At first glance, the dance partners didn’t appear to have much in common.
One group comes from the generation of Snapchat and TikTok. The other remembers dance cards and dates at the drive-in.
One group stores their music on their phones. The other grew up collecting records.
Some are seniors in high school. Others are just seniors.
But, when DJ Barry “The Music Mann” Redemann began spinning tunes like “Good Golly Miss Molly,” “The Twist,” and “Stand By Your Man,” the generational gap faded away and the students and senior citizens alike hit the dance floor for some post-lunch fun Tuesday at the Newark Senior Center.
“It was fun listening to the different stories they have and dancing with them,” Hodgson Vo-Tech senior Arjun Shah said. “We got pretty boogie.”
Shah and 32 of his fellow National Honor Society members from Hodgson organized the Valentine’s Day dance at the senior center as part of their community service program.

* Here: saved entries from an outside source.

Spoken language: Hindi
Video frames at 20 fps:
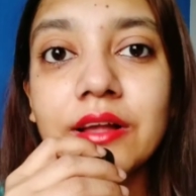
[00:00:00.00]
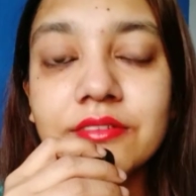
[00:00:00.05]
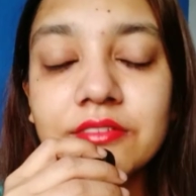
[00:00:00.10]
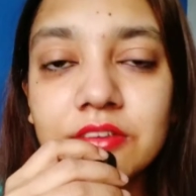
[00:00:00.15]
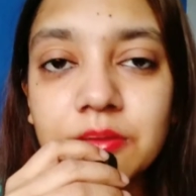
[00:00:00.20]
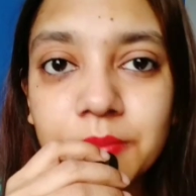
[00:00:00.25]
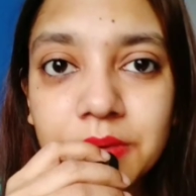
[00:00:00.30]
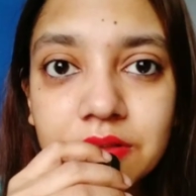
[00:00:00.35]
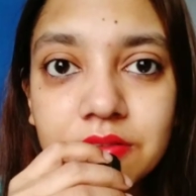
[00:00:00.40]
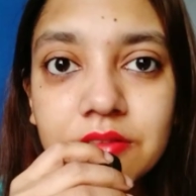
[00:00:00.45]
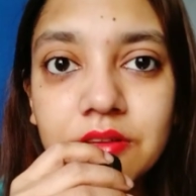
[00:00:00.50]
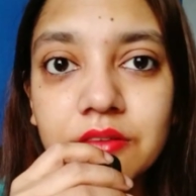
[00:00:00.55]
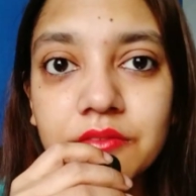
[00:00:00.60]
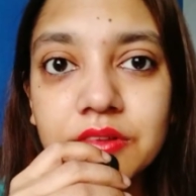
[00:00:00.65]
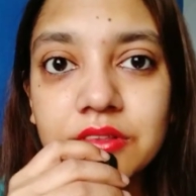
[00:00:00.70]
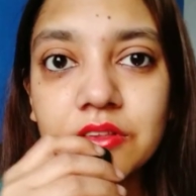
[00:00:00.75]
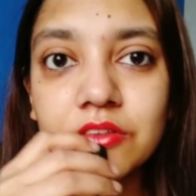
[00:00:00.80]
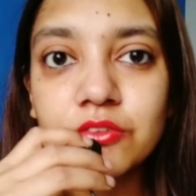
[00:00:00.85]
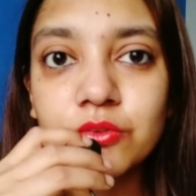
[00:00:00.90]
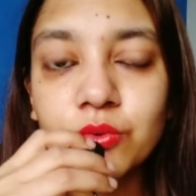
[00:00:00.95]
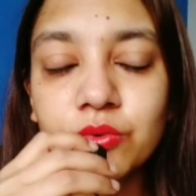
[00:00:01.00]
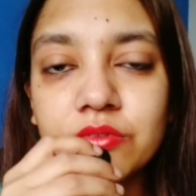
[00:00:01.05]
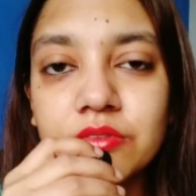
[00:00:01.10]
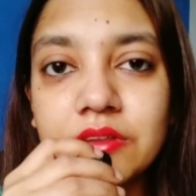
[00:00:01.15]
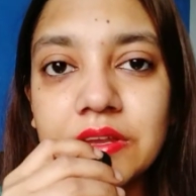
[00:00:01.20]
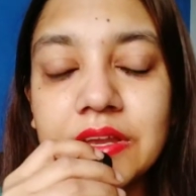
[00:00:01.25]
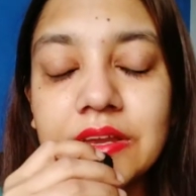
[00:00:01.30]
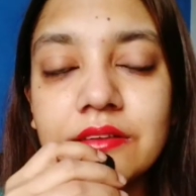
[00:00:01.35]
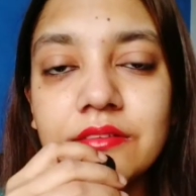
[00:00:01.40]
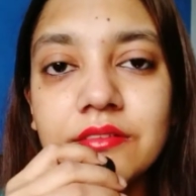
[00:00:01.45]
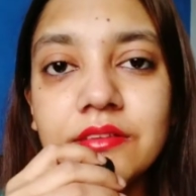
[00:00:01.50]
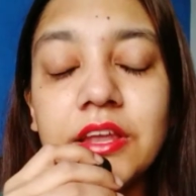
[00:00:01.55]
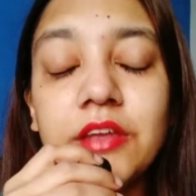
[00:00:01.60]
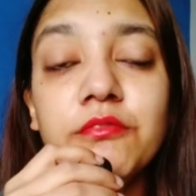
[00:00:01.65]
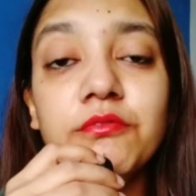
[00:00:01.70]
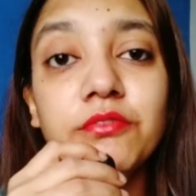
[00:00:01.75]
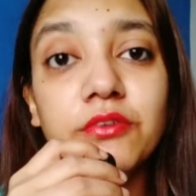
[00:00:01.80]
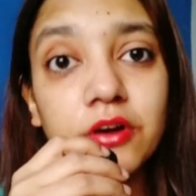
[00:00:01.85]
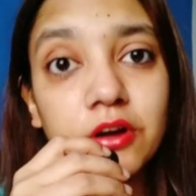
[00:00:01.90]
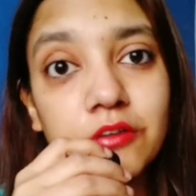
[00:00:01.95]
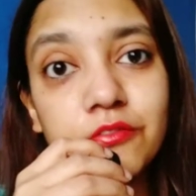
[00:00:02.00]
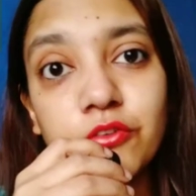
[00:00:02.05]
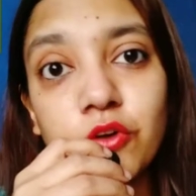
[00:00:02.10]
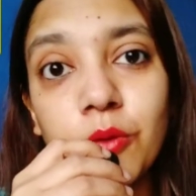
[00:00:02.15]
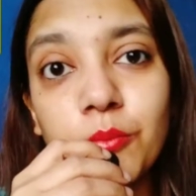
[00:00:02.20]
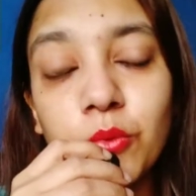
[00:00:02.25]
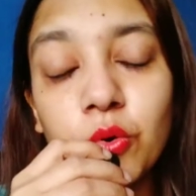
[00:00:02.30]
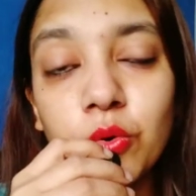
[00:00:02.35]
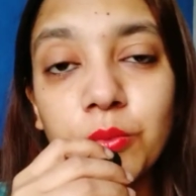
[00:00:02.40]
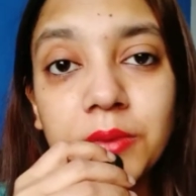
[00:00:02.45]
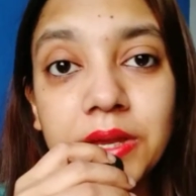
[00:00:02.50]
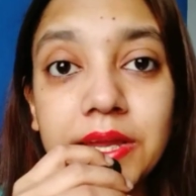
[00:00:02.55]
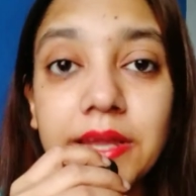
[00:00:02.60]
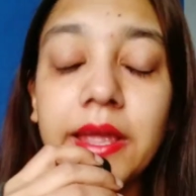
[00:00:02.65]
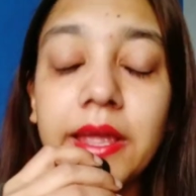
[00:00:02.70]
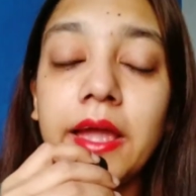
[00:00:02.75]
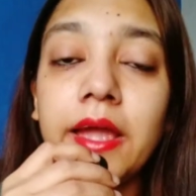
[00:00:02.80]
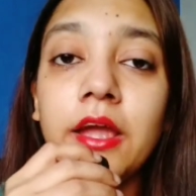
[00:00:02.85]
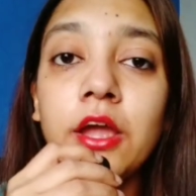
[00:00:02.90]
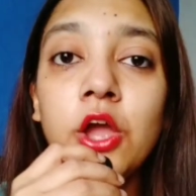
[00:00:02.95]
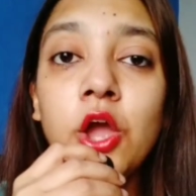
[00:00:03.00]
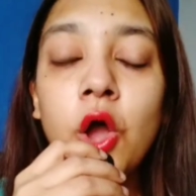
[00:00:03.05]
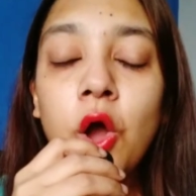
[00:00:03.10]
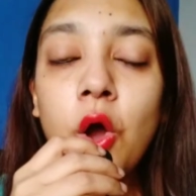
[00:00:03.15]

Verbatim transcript: कस्टमर सर्विस एसोसिएट्स की वर्क फ्रॉम होम ही है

This is the second year the school has organized the dance, advisor Kelly Bench said. Another year, students sponsored a Memorial Day picnic for the seniors.
The students raised money for the dance and other service projects through T-shirt and candle sales, Bench said. They decorated the senior center’s dining room with balloons and other Valentine’s Day decorations and brought cupcakes to hand out.
“It’s great for the students to give back, especially to the older population, and hear their stories,” Bench said. “It’s fun. The kids really enjoy it.”
Some of the students were a bit hesitant, unsure of what they could talk to the seniors about. However, once the dancing started, smiles abounded as they all danced together.
“I love helping people,” Hodgson senior Samantha Dawson said. “I appreciate all the things they’ve done before us and want to give back.”
Kelly Riale, volunteer coordinator for the senior center, said the center’s members always look forward to when student groups come in.
“It means a lot. They love the kids,” Riale said. “They’re so happy dancing with the kids.”
Bench added that the event has lasting impacts for her students.
“We’ll go home on the bus and they’ll say, ‘I should call my grandparents more,’” she said.